Stronck has been visiting several Midwest communities in his first trip to the U.S. since assuming his role. He said the COVID-19 pandemic began soon after he became ambassador, preventing him from traveling until now.

“I thought it would be a good first trip to go to the Luxembourg communities in the United States,” he said, referring to communities that have plentiful descendants of Luxembourg residents.

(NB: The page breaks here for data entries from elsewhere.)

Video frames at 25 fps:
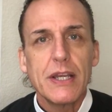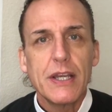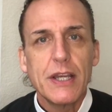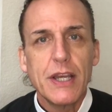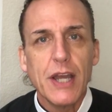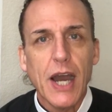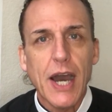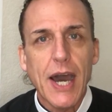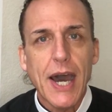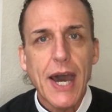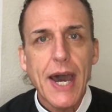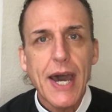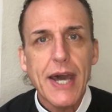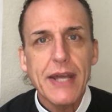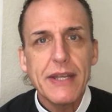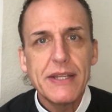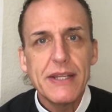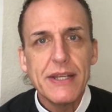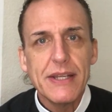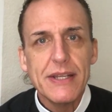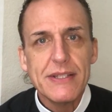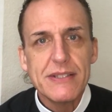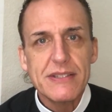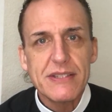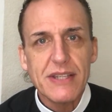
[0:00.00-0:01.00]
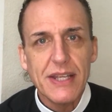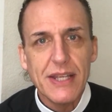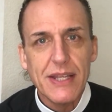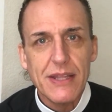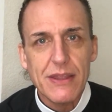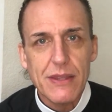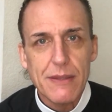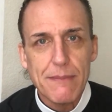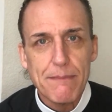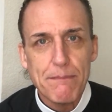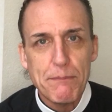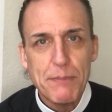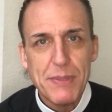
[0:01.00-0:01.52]
God is
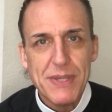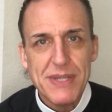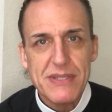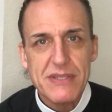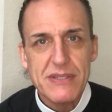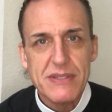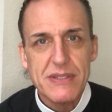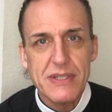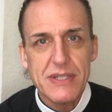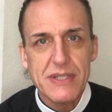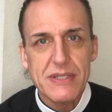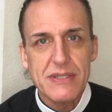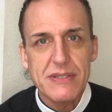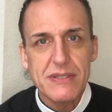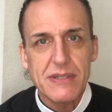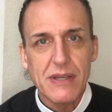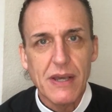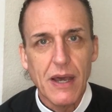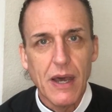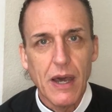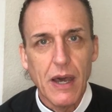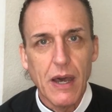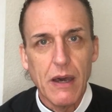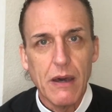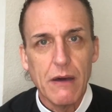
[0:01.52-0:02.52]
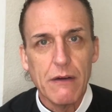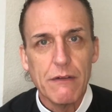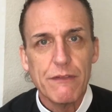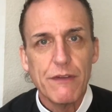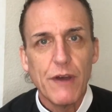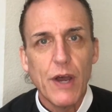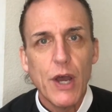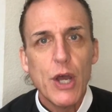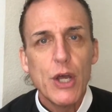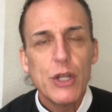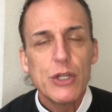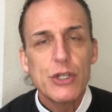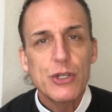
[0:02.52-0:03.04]
in the business of
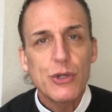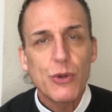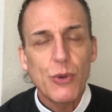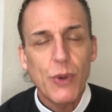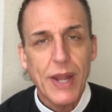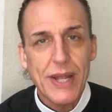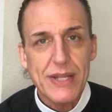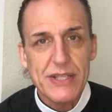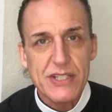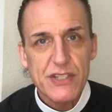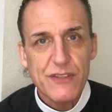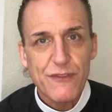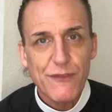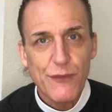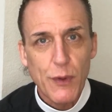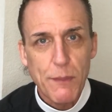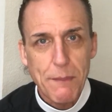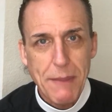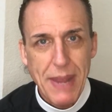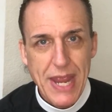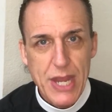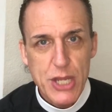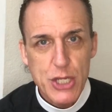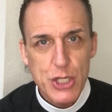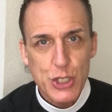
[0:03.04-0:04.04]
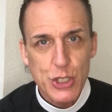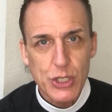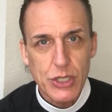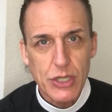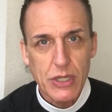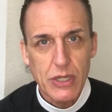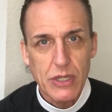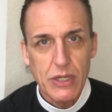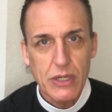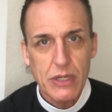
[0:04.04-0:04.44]
transformation,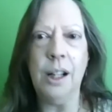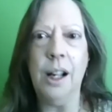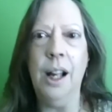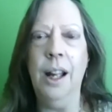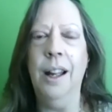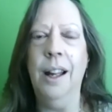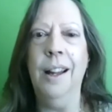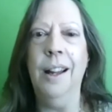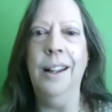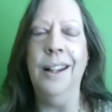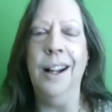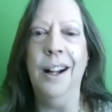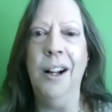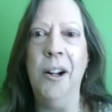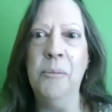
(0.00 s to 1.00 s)
And
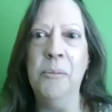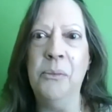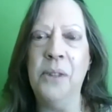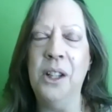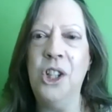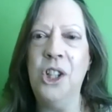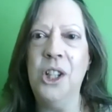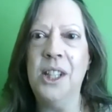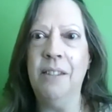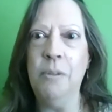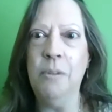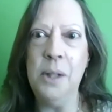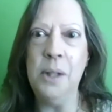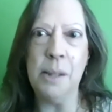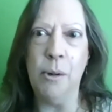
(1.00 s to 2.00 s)
she's given
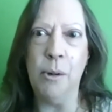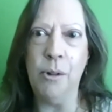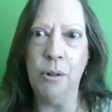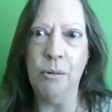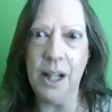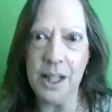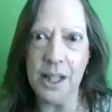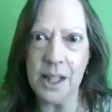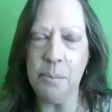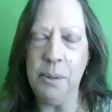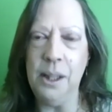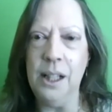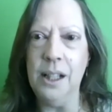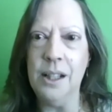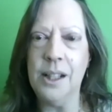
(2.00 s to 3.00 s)
me some of her
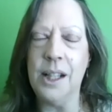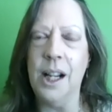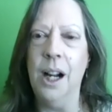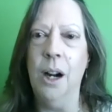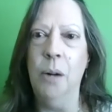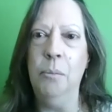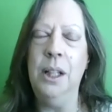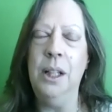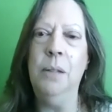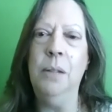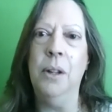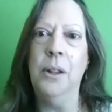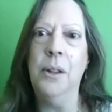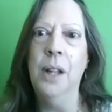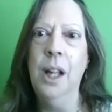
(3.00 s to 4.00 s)
recipes to help me
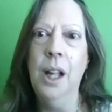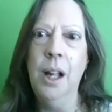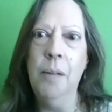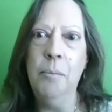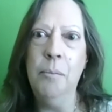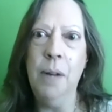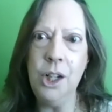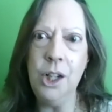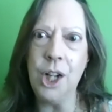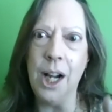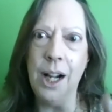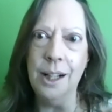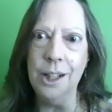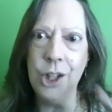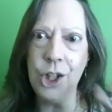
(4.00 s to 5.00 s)
with my
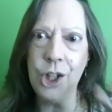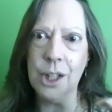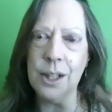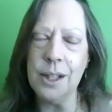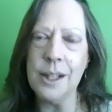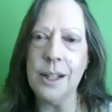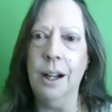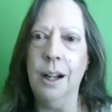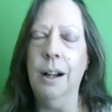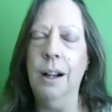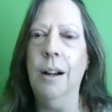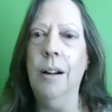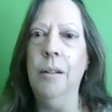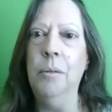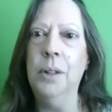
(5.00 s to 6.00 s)
challenges
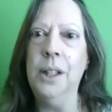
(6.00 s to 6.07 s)
with the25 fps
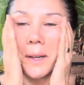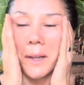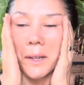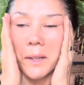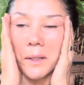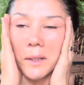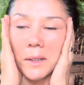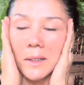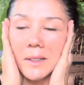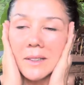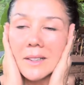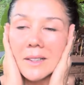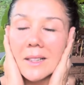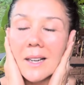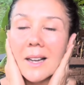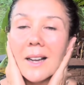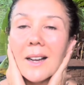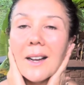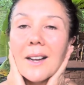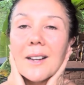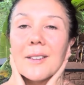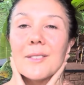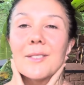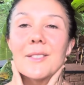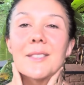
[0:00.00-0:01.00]
are
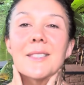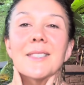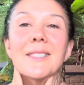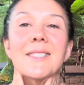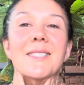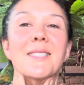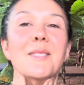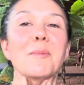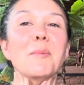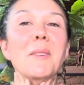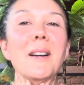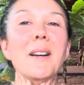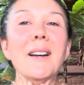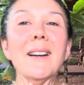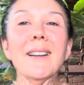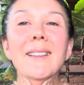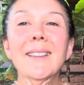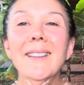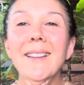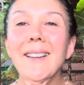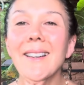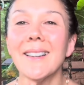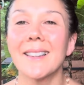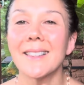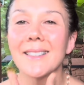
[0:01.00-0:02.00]
covered in smile
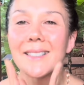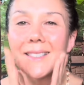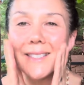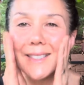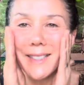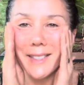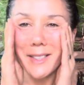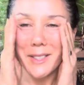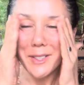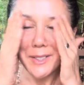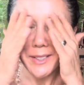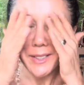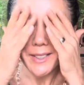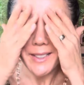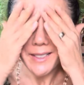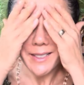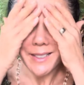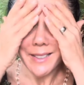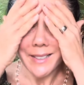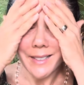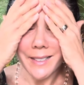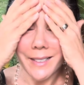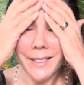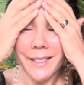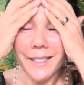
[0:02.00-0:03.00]
lines, and you can
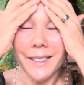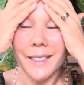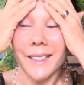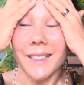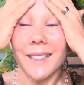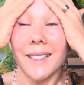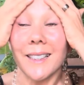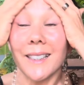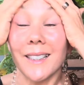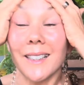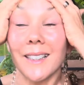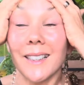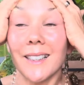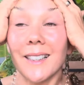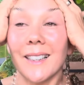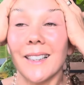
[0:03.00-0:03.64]
seeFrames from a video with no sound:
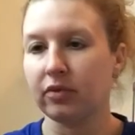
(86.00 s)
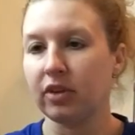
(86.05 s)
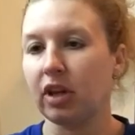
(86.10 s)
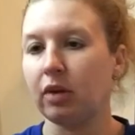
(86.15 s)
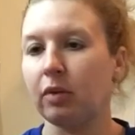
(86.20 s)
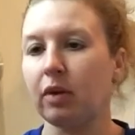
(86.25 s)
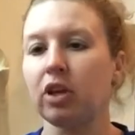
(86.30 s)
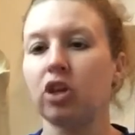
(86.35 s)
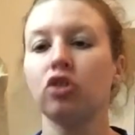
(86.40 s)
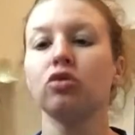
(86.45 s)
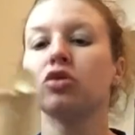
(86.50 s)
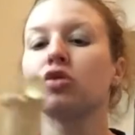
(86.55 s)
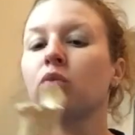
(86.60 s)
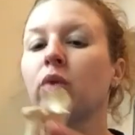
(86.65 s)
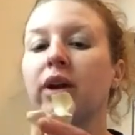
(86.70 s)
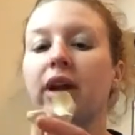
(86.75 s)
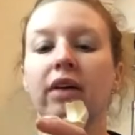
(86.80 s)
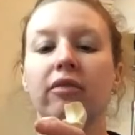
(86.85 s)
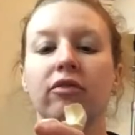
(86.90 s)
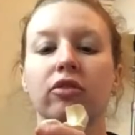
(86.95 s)
Use
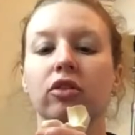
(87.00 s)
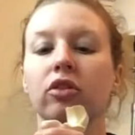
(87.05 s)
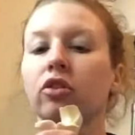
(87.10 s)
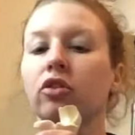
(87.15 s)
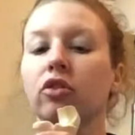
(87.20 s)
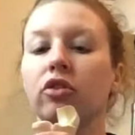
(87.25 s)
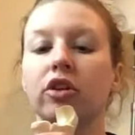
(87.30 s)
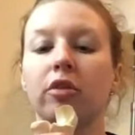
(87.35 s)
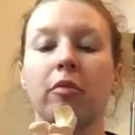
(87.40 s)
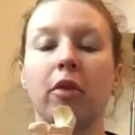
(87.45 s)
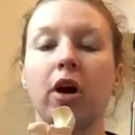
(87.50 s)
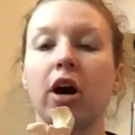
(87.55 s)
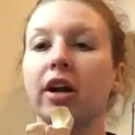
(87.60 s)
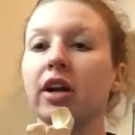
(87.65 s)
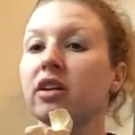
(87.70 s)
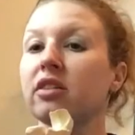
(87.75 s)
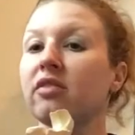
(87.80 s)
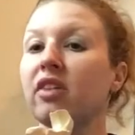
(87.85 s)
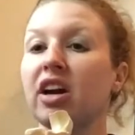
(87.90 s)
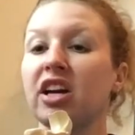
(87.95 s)
whatever little mnemonic
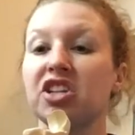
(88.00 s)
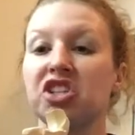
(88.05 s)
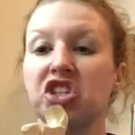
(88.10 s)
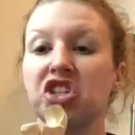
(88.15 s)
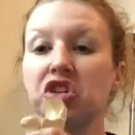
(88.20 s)
device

Among those are Luxemburg and St. Donatus, Iowa, both of which were on Stronck’s itinerary for Wednesday. He had already been to a handful of communities in western Iowa and around Belgium, Wis.

All of those communities have visible ties to their Luxembourg roots, Stronck said, including the stone-built houses common in the country’s tradition. He said he also planned to walk through the cemeteries in Luxemburg and St. Donatus to see family names that stem from Luxembourg.

Stronck noted that Luxembourg immigrants settled in this part of the state in the 19th century.

“They liked this region because it looked like Luxembourg,” he said. “The land was similar, so they could use their farming skills.”

Stronck also has a connection to the local farming community. Decades ago, some then-unknown relatives from a Dyersville, Iowa, farm reached out and met him while they were in Luxembourg, he said.

“I find it very interesting how American Luxembourgers stay connected to their ancestors,” he said.

Stronck added that becoming a Luxembourg citizen is easy, so many Americans with family roots in the country become dual citizens to keep the emotional connection alive.

Cindy Bartels, of Dubuque, said she has been trying to get her dual citizenship and has visited her ancestors’ home country 14 times. Bartels took the opportunity to drive with Stronck around the area, including the visit to meet Rauen and his other relatives for the first time.

“It was just fun to call them and tell them that a relative was here, and that it was an ambassador,” she said.

The visit also comes toward the end of Stronck’s time in his role. He said his time as ambassador will come to a close at the end of July, so he was glad to see the area’s Luxembourg roots before that happened.

“I think what’s important to us, and to any ambassador for Luxembourg, is we must keep our bonds,” he said.